Welcome home, Donna Rowe

Captain Donna Rowe with her Vietnam scrapbook, showing photographs of baby Kathleen.

Donna Rowe was guest speaker at my neighborhood Women’s Club luncheon. We have a wonderful history-loving group of ladies, and we asked Donna for a tribute to veterans. She delivered eloquently and gave us a meaningful tribute to all veterans, especially to those who served with her in Vietnam.

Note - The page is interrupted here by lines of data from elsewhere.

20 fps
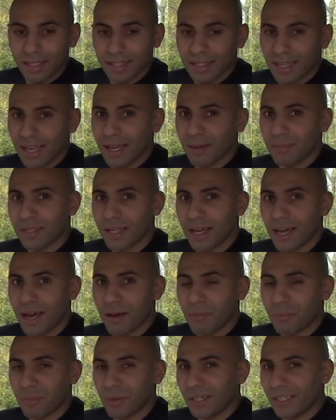at the same
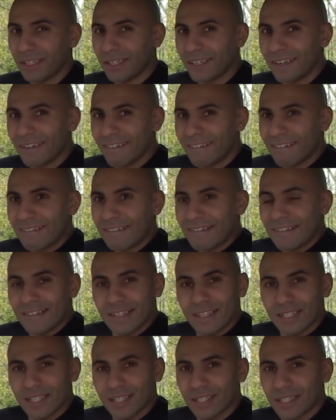time, but
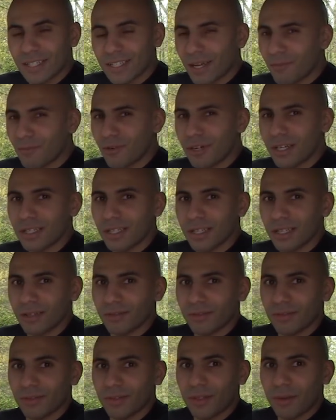for some
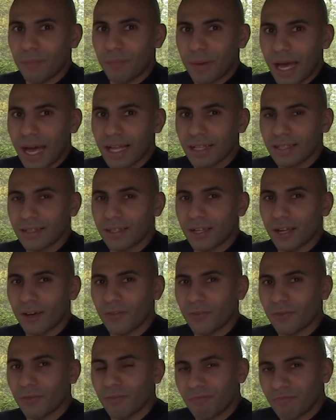reason the bad
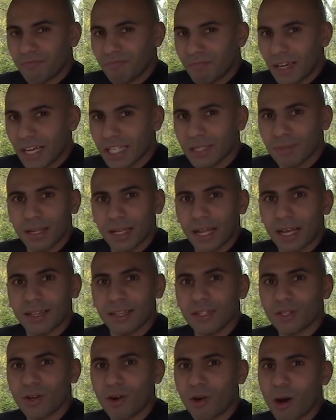stuff makes me
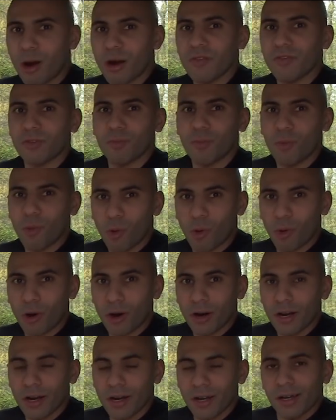like this car even
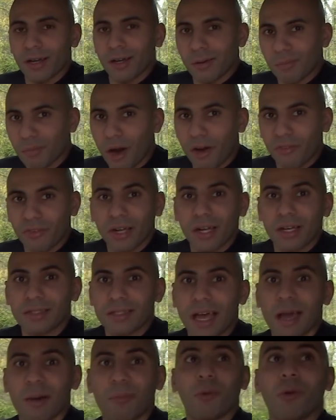more. Perfect
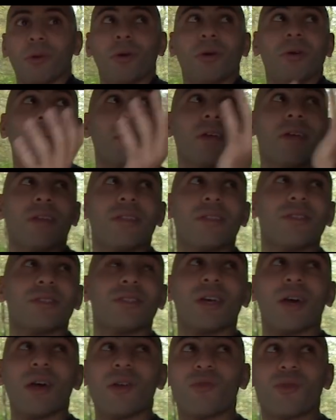example, the
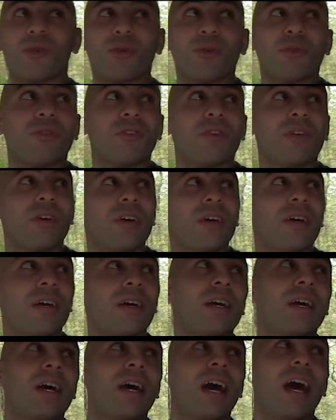sunroof.
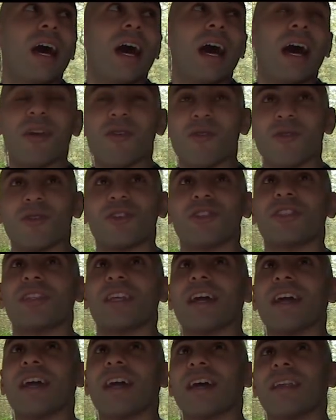I don't
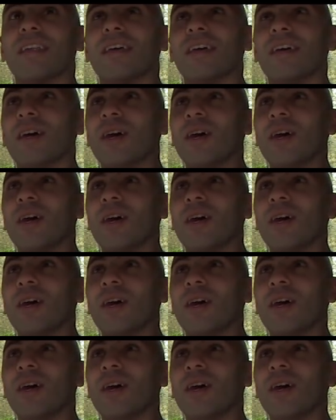understand,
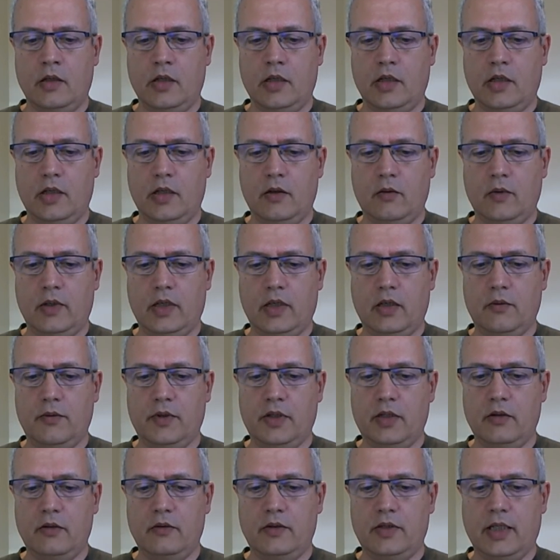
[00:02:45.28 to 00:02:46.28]
And while we
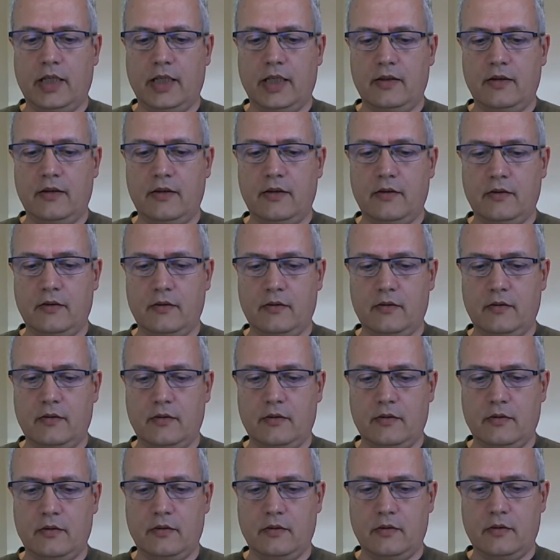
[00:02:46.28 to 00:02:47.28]
do that,
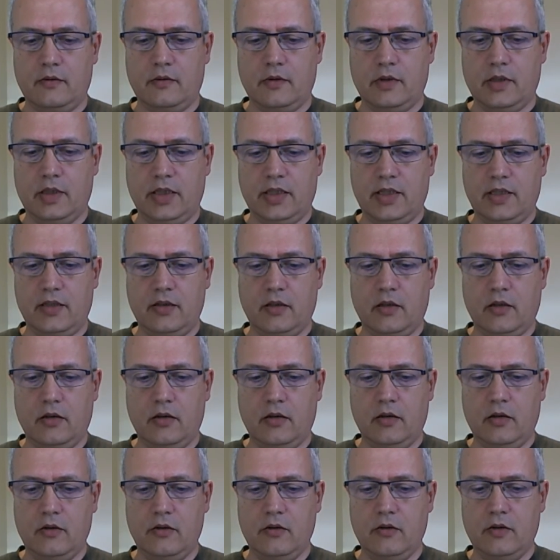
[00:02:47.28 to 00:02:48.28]
let's not
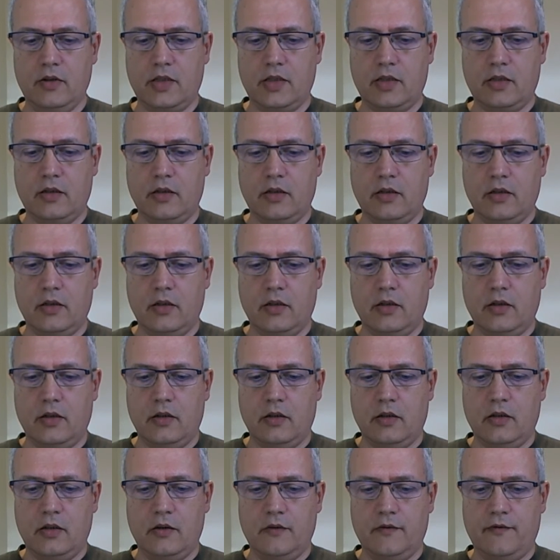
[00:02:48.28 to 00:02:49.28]
lose
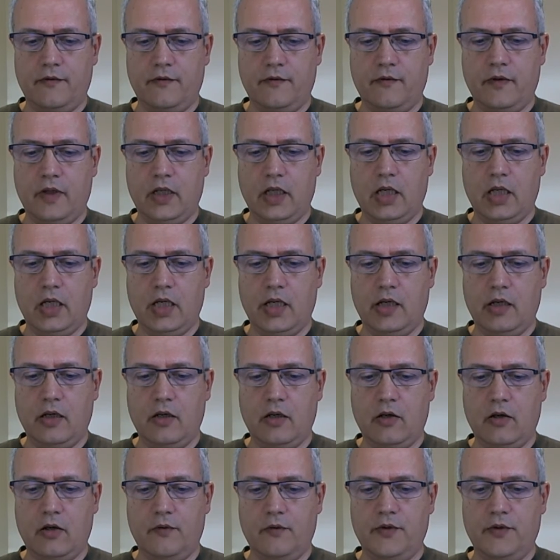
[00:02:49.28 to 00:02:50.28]
the feeling
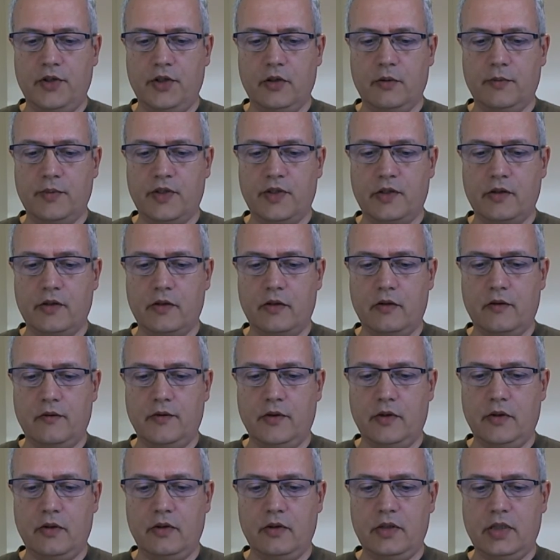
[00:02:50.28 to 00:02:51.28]
of the
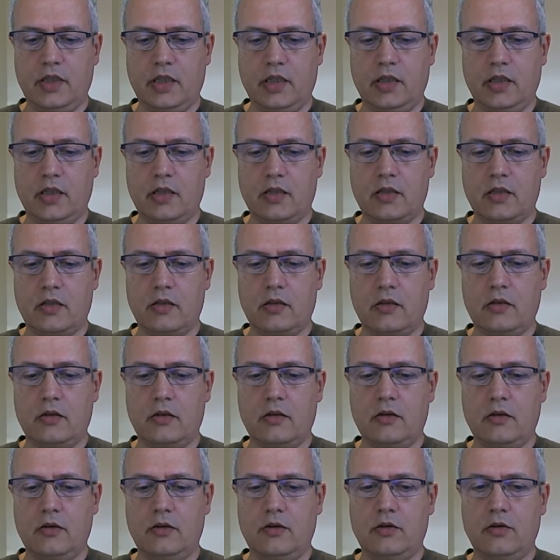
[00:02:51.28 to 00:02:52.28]
observer that is
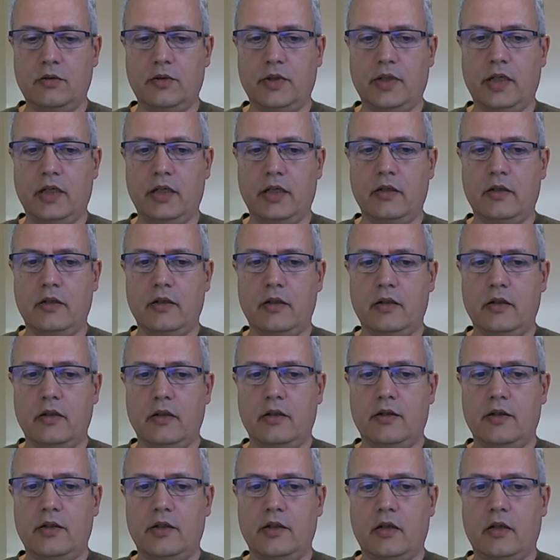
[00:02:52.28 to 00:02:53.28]
doing
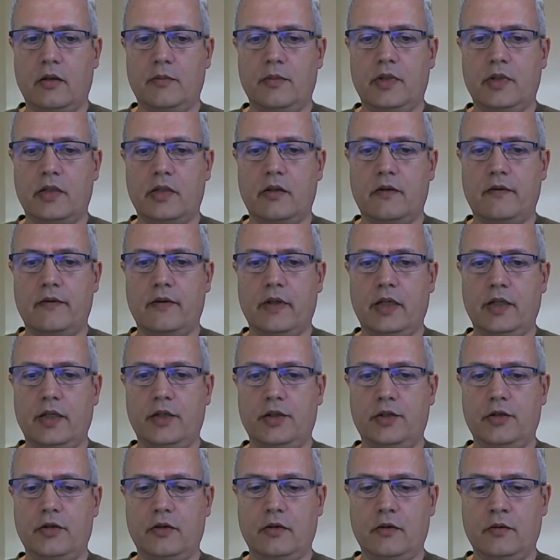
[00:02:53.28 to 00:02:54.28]
the
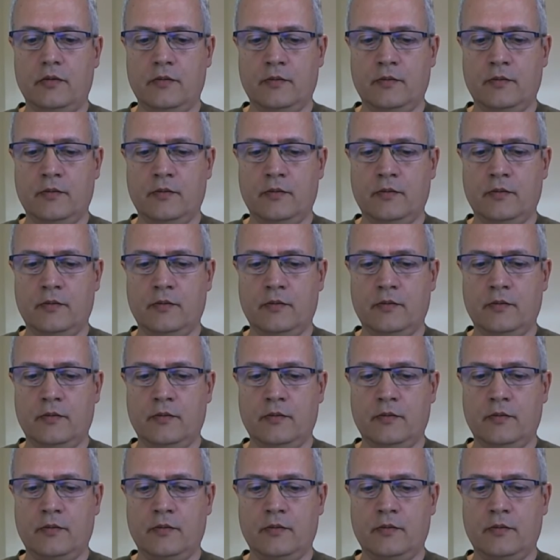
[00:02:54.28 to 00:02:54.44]
observation.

Captain Rowe was assigned to the 3rd Field Hospital in Saigon as head nurse of the emergency room/triage area. It was the largest triage trauma unit in the country.

In 2011, I visited the permanent display of the Vietnam War at the Smithsonian American History Museum. I couldn’t believe it. Donna Rowe was featured in a film clip.  Donna and I both worked for the same real estate company, Coldwell Banker in Atlanta, and I had known her for years.

Donna explained that the film is part of a documentary titled In the Shadow of the Blade. One of the icons of the Vietnam War is the Huey helicopter. Whenever  she heard the sound of those blades she knew that a plane full of wounded men was headed her way. Once they got to her unit, she and her team had to assess their injuries and send them on to the correct hospital unit. “While I was in charge, I never lost a patient.” Her job was to keep them alive until they could get the help they needed.

One day, she received word from the pilot of a Huey that he had a wounded baby girl on board. She was the only survivor of a village massacre. Even though it was outside regulations to accept a civilian casualty, Donna told the pilot to bring the baby in.

The Catholic chaplain baptized the four-month-old child so that, if she did survive, she would be taken in by the Catholic orphanage. Father Sullivan took water from a nearby drinking fountain and said he needed a name. Donna suggested the name Kathleen from the Irish song, “I’ll take you home again, Kathleen.”

The documentary I watched at the Smithsonian was all about Baby Kathleen. She survived and was released to the care of the nuns. A Navy lieutenant adopted her and took her home to America. In 2003, Kathleen found her own story on the internet, and thirty-four years later, she and Donna were able to have a reunion.

You can order a copy of the entire documentary at the In the Shadow of the Blade official website. The Huey helicopter in the film is on display next to the “Donna Rowe Story” video.

58,000 Americans lost their lives in the Vietnam War, Donna explained. The soldiers who served were the best educated of any military our country had ever sent to war.  The women who served in Vietnam were all volunteers, and there were 265,000 in all. There are eight army nurses honored on The Wall, the Vietnam Veterans Memorial.

“We were raised by the greatest generation. Our parents raised us with the love of God and with dedication to our country. We took those values with us when we went to war.”

Captain Rowe reminded us that when the Vietnam War veterans came home they were not welcomed by the media nor by many citizens of our country. Today, when a Vietnam veteran meets another, they remember what it had been like and greet each other with a “Welcome Home.”

Welcome home, Donna Rowe.

The-Donna-Rowe-Story

The photo I took in 2011 as I watched Donna’s video at the American History Museum.